Возле мусорников бабушка Вовы Шмата вечно высыпает куски засохшего хлеба — для птиц. Я поднимаю несколько и кладу в карман. Шкварка с недоумением наблюдает за этим, но молчит. Пытается сообразить. Тут любой догадался бы, у кого есть мозги, но Шкварка к таковым не относится.

Мы спускаемся к озерам по короткой крутой тропинке, которая зимой раскатывается множеством санок в чистый лед. В детстве мы называли ее Кумпол.

Первое озеро. По аллеям вокруг бродят мамаши с детьми, скрипят колеса колясок. Лавочки засижены старушками, кое-где в камышах стоят рыбаки.

Я иду к деревянной площадке, настеленной над бетонным колодцем, через который вода попадает в следующее озеро. Оттуда высматриваю уток. Их бурые тельца бороздят блестящее зеркало пруда, как радиоуправляемые модели.

Я швыряю в воду хлеб, и утки направляются ко мне, оставляя за собой следы дрожащей воды, как крохотные суденышки.

— Чувак… — говорит Шкварка, начиная понимать, что я задумал.

Утки уже совсем рядом. Клюют хлеб, крякают.

Я поднимаю ствол, прицеливаюсь и стреляю. Первая пуля уходит в воду, вторая прошибает утку. Та громко крякает, бьет по воде крылом, кружится, оставляя за собой маслянистый кровавый след. Вода подо мной падает в черноту с монотонным гулом.

На берегу кричит девочка. Ее хватает за плечи мама и заставляет отвернуться. Смотрит на меня так, будто надеется, что гнилые доски подо мной сейчас проломятся и меня вместе с потоком воды унесет в темноту.

Я и сам не против.

Снова поднимаю ствол, но Шкварка хватает меня за руку:

— Перестань, чувак! Чего ты херню творишь!

Я оборачиваюсь и бью его в нос. Потом хватаю за плечи, подсекаю, швыряю на доски. Представляю, что я на татами.

Шкварка орет, схватившись за сломанный нос.

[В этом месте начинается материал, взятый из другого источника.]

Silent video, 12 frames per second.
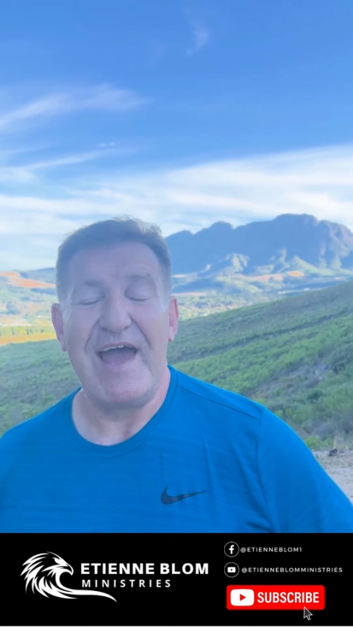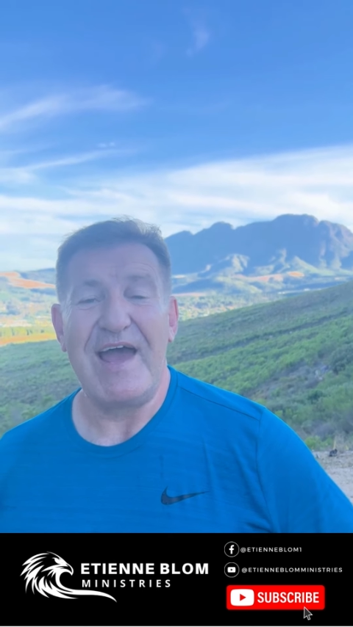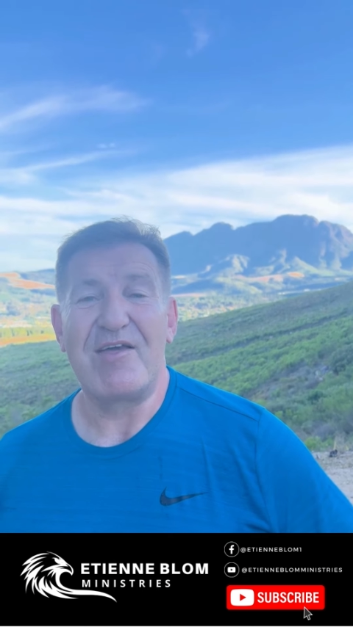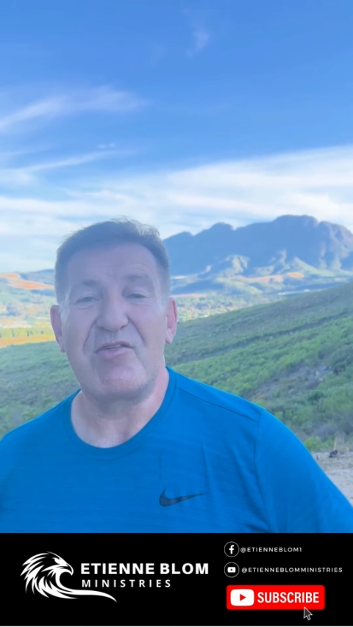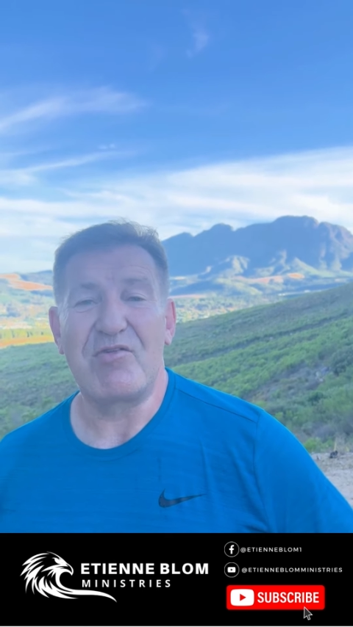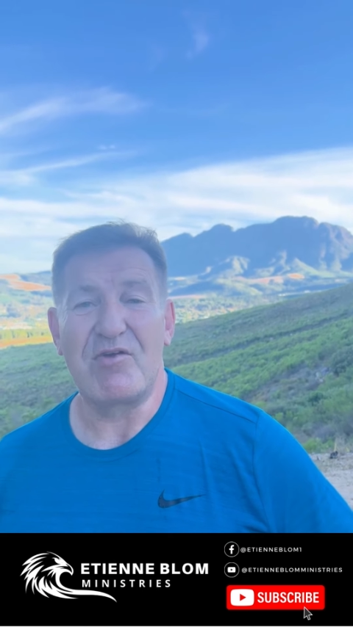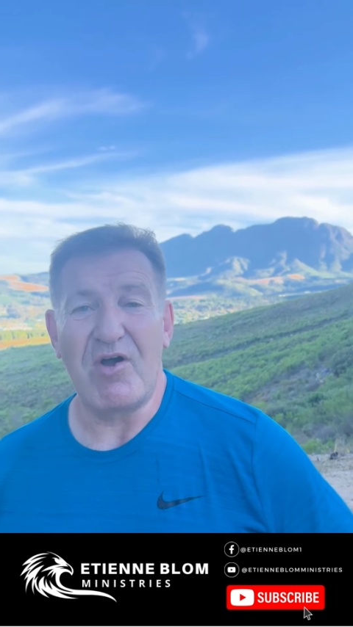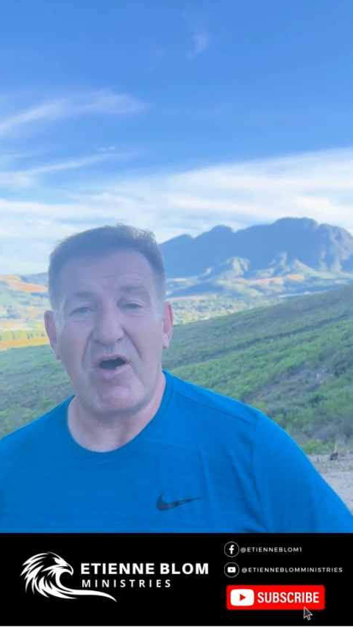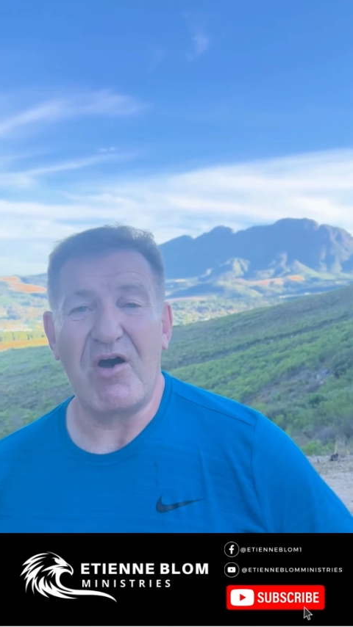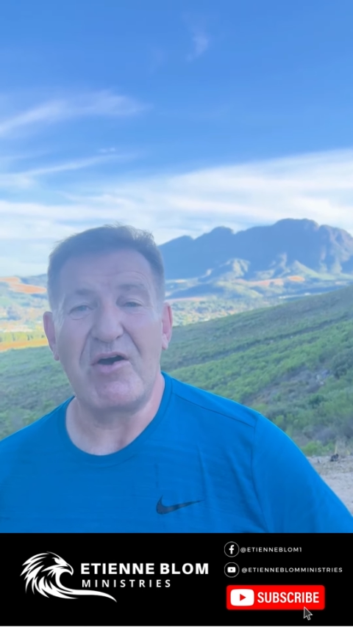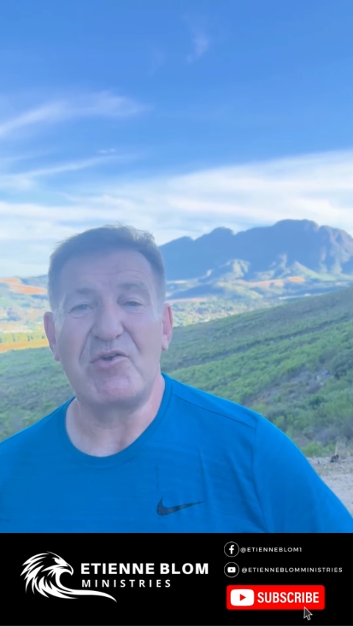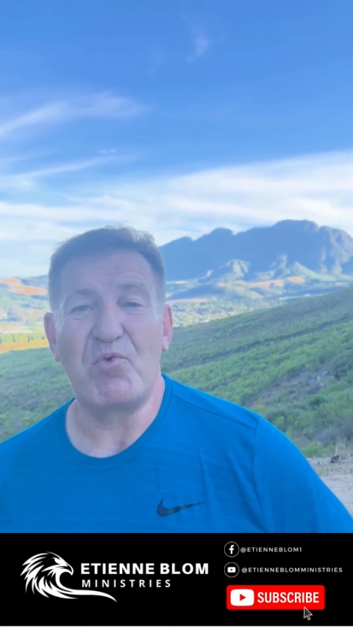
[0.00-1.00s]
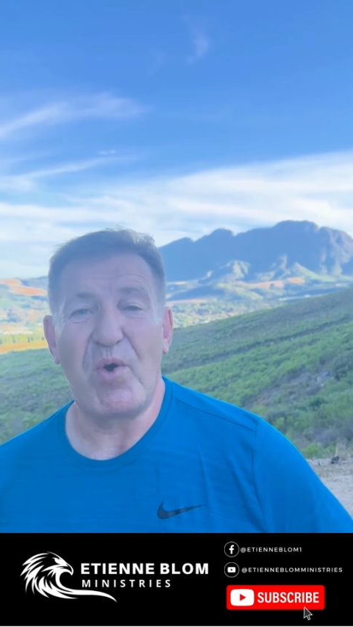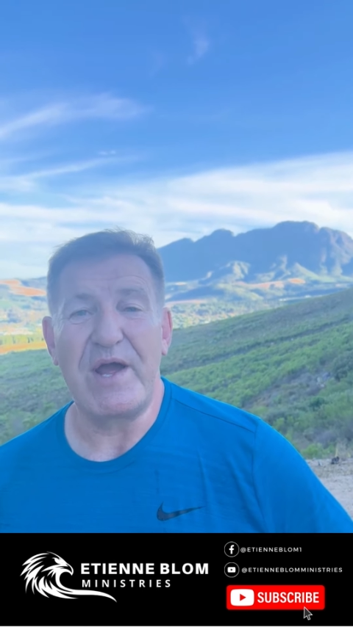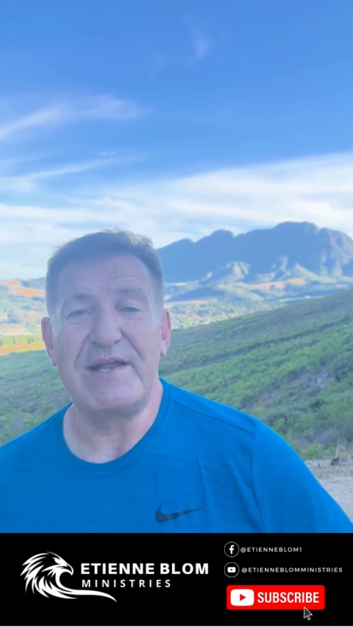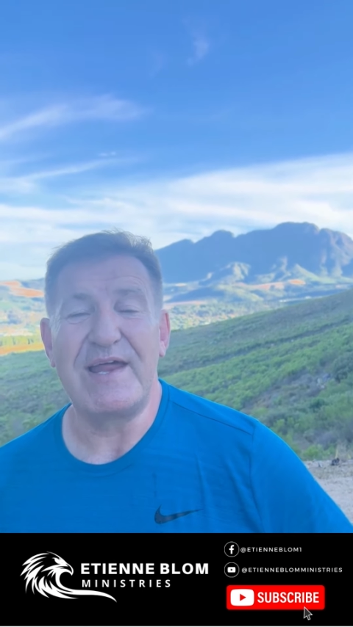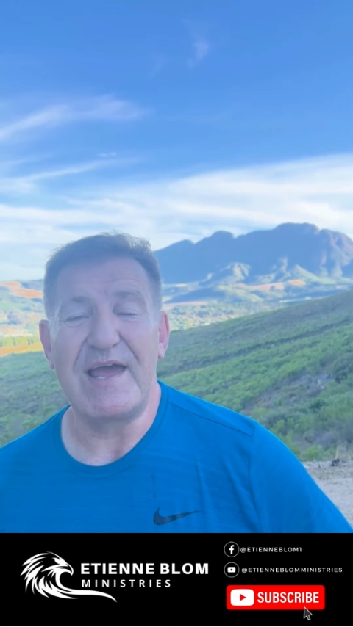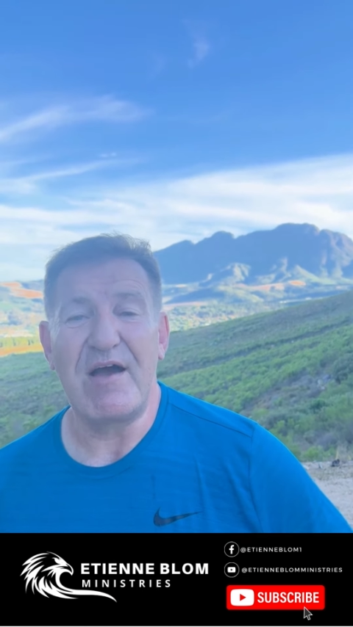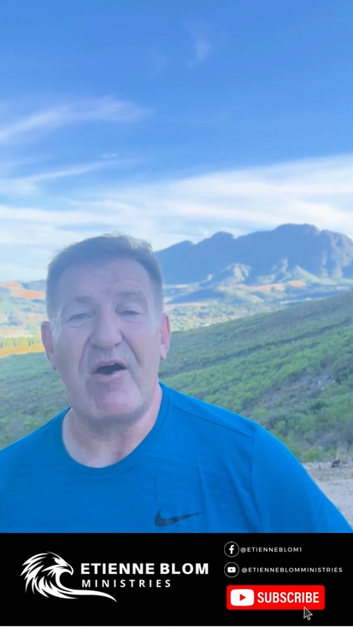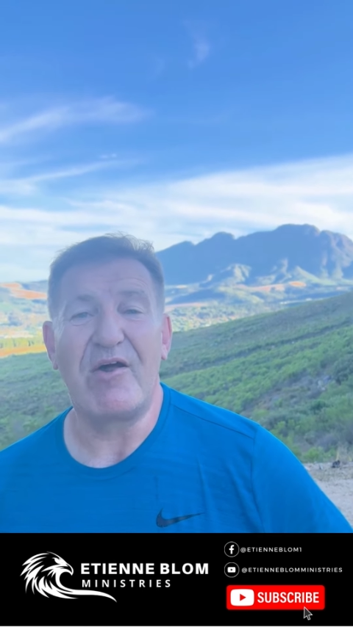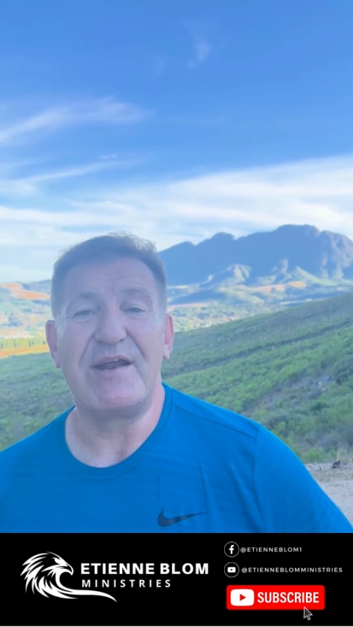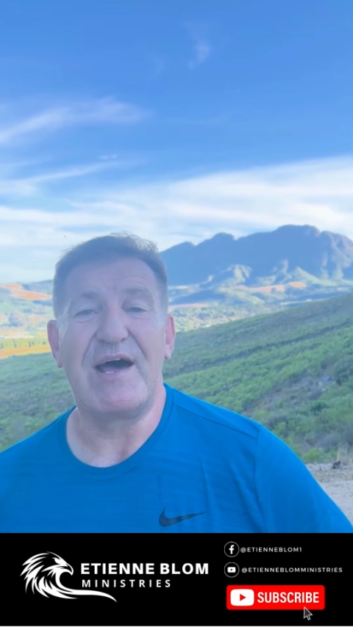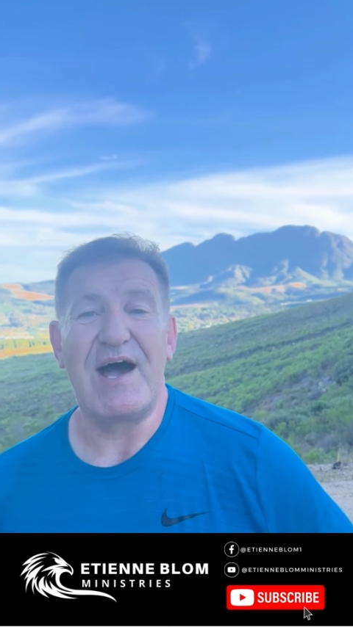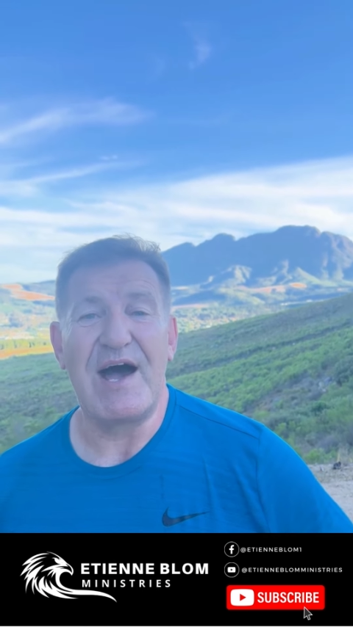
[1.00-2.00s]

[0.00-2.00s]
is God waiting on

— Не говори мне, чтоб я перестал! — ору я ему и швыряю в воду пистолет. Переступаю через Шкварку, иду в лес, обхватываю голову руками и бормочу: — Не говори… Не говори мне, чтоб я перестал…


Мама в последнее время немного пришла в себя. Ест, спит, смотрит телевизор. Хотя насчет телевизора не уверен — судя по взгляду, она, скорее, смотрит сквозь него. Куда-то еще.